Single Container (Recommended)

The production Dockerfile builds a single container that serves both the API and frontend:

# Build production image
docker build -t duckling:latest .

# Run production container
docker run -d \
  --name duckling \
  -p 3000:3000 \
  -p 3307:3307 \
  -v ./data:/app/data \
  -v ./logs:/app/logs \
  --env-file .env \
  --restart unless-stopped \
  --memory 16g \
  --cpus 4 \
  duckling:latest

Multi-Instance (High Availability)

For high availability, run multiple Duckling instances behind a load balancer:

version: '3.8'
services:
  duckling-1:
    image: duckling:latest
    environment:
      - READ_REPLICA_ENABLED=false  # Primary
    volumes:
      - ./data:/app/data
      - ./logs-1:/app/logs

  duckling-2:
    image: duckling:latest
    environment:
      - READ_REPLICA_ENABLED=true   # Read replica
      - REPLICA_REFRESH_INTERVAL=300
    volumes:
      - ./data:/app/data  # Read-only mount
      - ./logs-2:/app/logs

  nginx:
    image: nginx:alpine
    ports:
      - "80:80"
      - "443:443"
    volumes:
      - ./nginx.conf:/etc/nginx/nginx.conf
    depends_on:
      - duckling-1
      - duckling-2

Resource Allocation

Memory Guidelines

Small Databases

<10GB

Minimum: 4GB RAM

docker run --memory 4g duckling:latest

Medium Databases

10-100GB

Recommended: 8-16GB RAM

docker run --memory 16g duckling:latest

Large Databases

100GB+

Recommended: 16-32GB RAM

docker run --memory 32g duckling:latest

Also increase Node.js heap size:

ENV NODE_OPTIONS="--max-old-space-size=24576"  # 24GB

CPU Allocation

# 4 cores for production workloads
docker run --cpus 4 duckling:latest

# 8 cores for large databases
docker run --cpus 8 duckling:latest

Disk Space

Estimate required disk space:

DuckDB database: 30-50% of MySQL source size (columnar compression)
Backups: 7 days × database size (with BACKUP_RETENTION_DAYS=7)
S3 restore buffer: 1× database size (temporary during restore)
Logs: 1-10GB depending on LOG_LEVEL

Example for 200GB MySQL database:

DuckDB: ~80GB (40% compression)
Local backups: 560GB (7 days × 80GB)
S3 restore buffer: 80GB (temporary)
Total: 720GB minimum

With S3 backups enabled, you can reduce local backup retention to save disk space.

Performance Optimization

Sync Configuration

For large databases (100GB+):

# Increase batch sizes for faster sync
BATCH_SIZE=5000
INSERT_BATCH_SIZE=5000

# Reduce sync frequency to avoid overhead
SYNC_INTERVAL_MINUTES=30

# Enable incremental sync
ENABLE_INCREMENTAL_SYNC=true

For real-time requirements:

# Use CDC for sub-second latency
CDC_ENABLED=true
CDC_AUTO_START=true

# Or reduce sync interval
SYNC_INTERVAL_MINUTES=5

Query Performance

# Increase concurrent query limit
MAX_CONCURRENT_QUERIES=20

# Increase query timeout for complex analytics
QUERY_TIMEOUT_MS=60000  # 60 seconds

# Enable worker threads for parallel execution
WORKER_THREADS=0  # Auto-detect (CPU cores - 1)

Connection Pooling

# DuckDB connections (one per concurrent query)
DUCKDB_MAX_CONNECTIONS=20

# MySQL connections (keep low to avoid overwhelming source)
MYSQL_MAX_CONNECTIONS=10

# MySQL protocol server
MYSQL_PROTOCOL_MAX_CONNECTIONS=100

Zero-Downtime Automation

Duckling includes automatic failsafe features enabled by default:

Automatic Sync

Auto-starts on container boot (AUTO_START_SYNC=true)

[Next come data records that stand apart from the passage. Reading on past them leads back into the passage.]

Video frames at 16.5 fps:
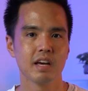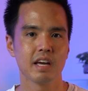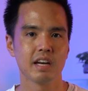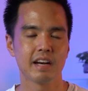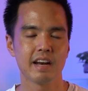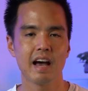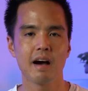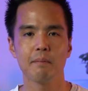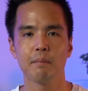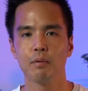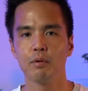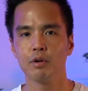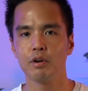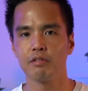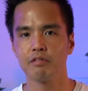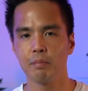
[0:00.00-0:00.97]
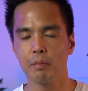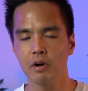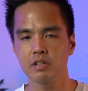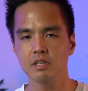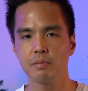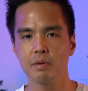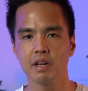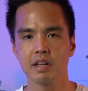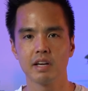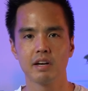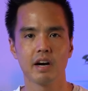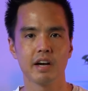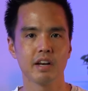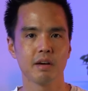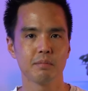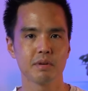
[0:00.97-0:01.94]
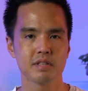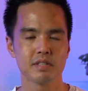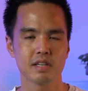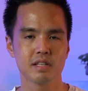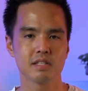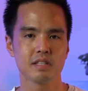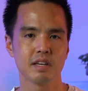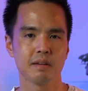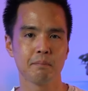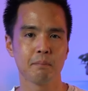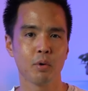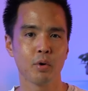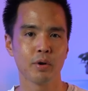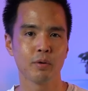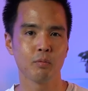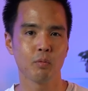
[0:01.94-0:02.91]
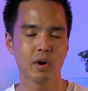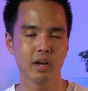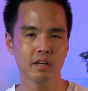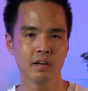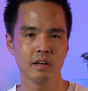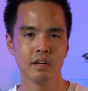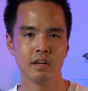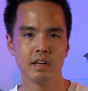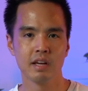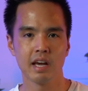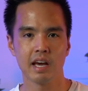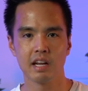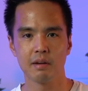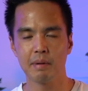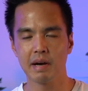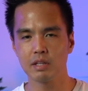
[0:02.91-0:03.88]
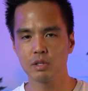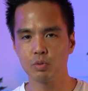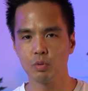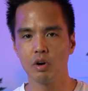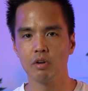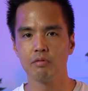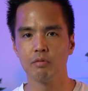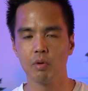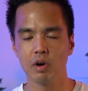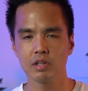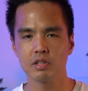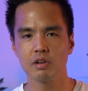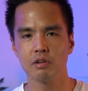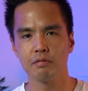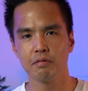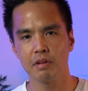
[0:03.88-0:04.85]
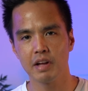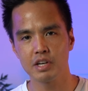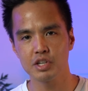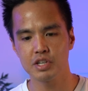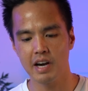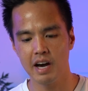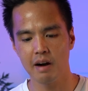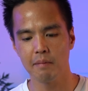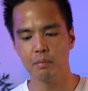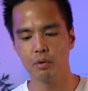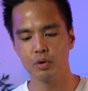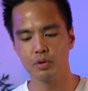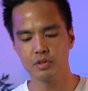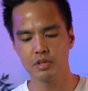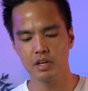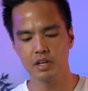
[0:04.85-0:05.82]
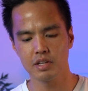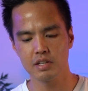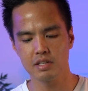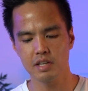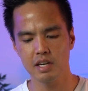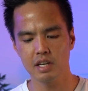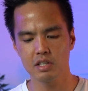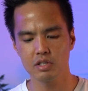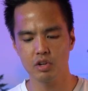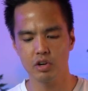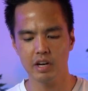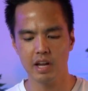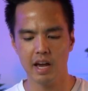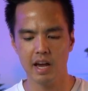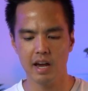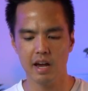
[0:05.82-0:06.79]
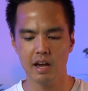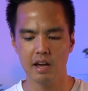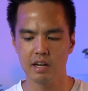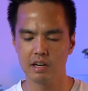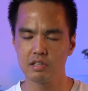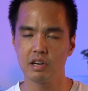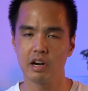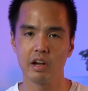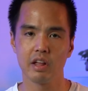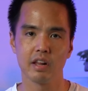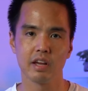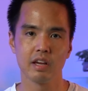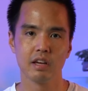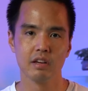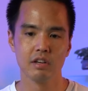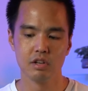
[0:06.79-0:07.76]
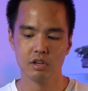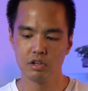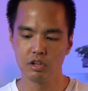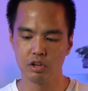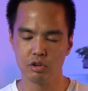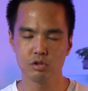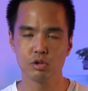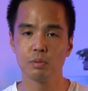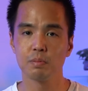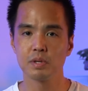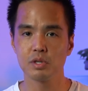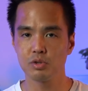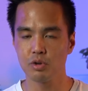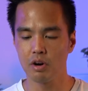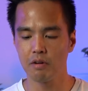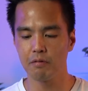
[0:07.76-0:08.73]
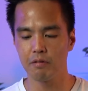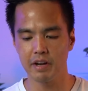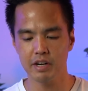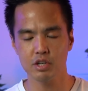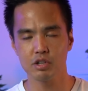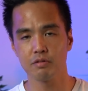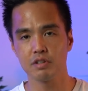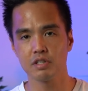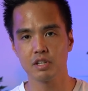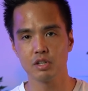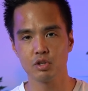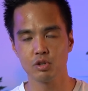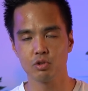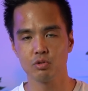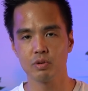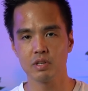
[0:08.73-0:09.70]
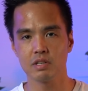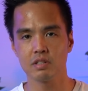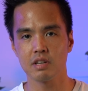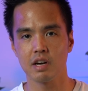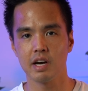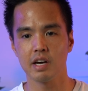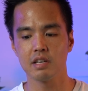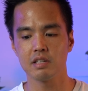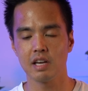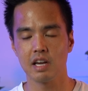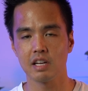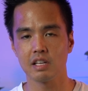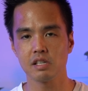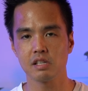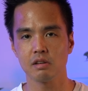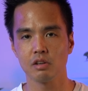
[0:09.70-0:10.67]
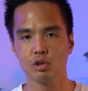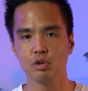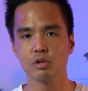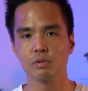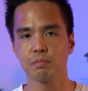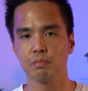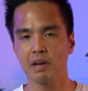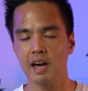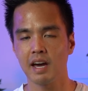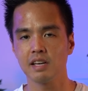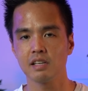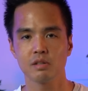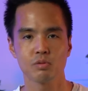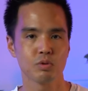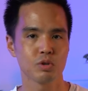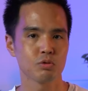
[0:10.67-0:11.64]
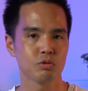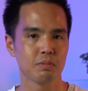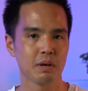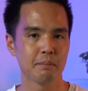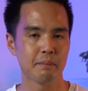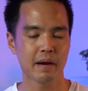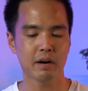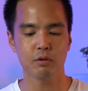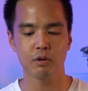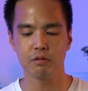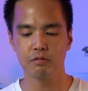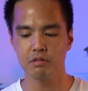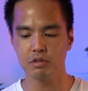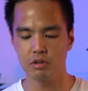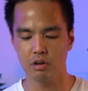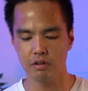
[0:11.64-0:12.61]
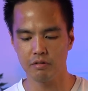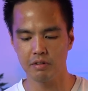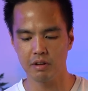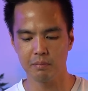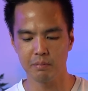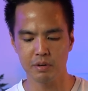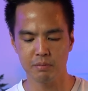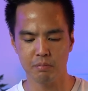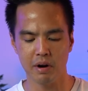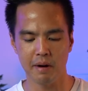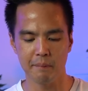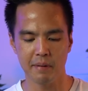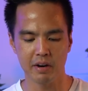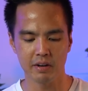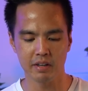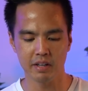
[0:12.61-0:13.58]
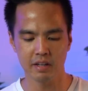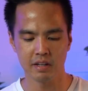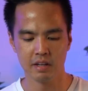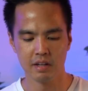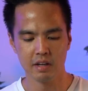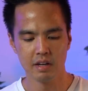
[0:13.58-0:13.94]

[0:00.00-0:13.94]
and an output of approximately guide number 16.1 and about 12 watts of flash output. So you can see it's not an entirely super strong flash, obviously due to its size and its use case, which would be macro photography primarily.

Incremental sync every 15 minutes
Watermark-based tracking (no duplicates)
Automatic error recovery with exponential backoff

Automatic Backups

Daily local backups (AUTO_BACKUP=true)

Runs every 24 hours (BACKUP_INTERVAL_HOURS=24)
Keeps 7 days of backups (BACKUP_RETENTION_DAYS=7)
Automatic cleanup of old backups
One-command restore: POST /automation/restore

S3 cloud backups (configure per database)

Automatic upload after each local backup when s3.enabled=true
Client-side AES-256 encryption recommended
Fast disaster recovery (download vs. re-sync from MySQL)
Critical for large databases (200GB+)

Health Monitoring

Auto-restart on failures (AUTO_RESTART=true)

Monitors connections every 60 seconds
Auto-reconnects DuckDB and MySQL on failures
Exponential backoff retry (up to 3 attempts)
Auto-triggers sync to verify recovery

Storage Management

Automatic cleanup (AUTO_CLEANUP=true)

DuckDB handles VACUUM and WAL cleanup automatically
Runs every 24 hours (CLEANUP_INTERVAL_HOURS=24)
No manual intervention required

Multi-Database Configuration

Duckling supports multiple isolated database replicas on a single server instance.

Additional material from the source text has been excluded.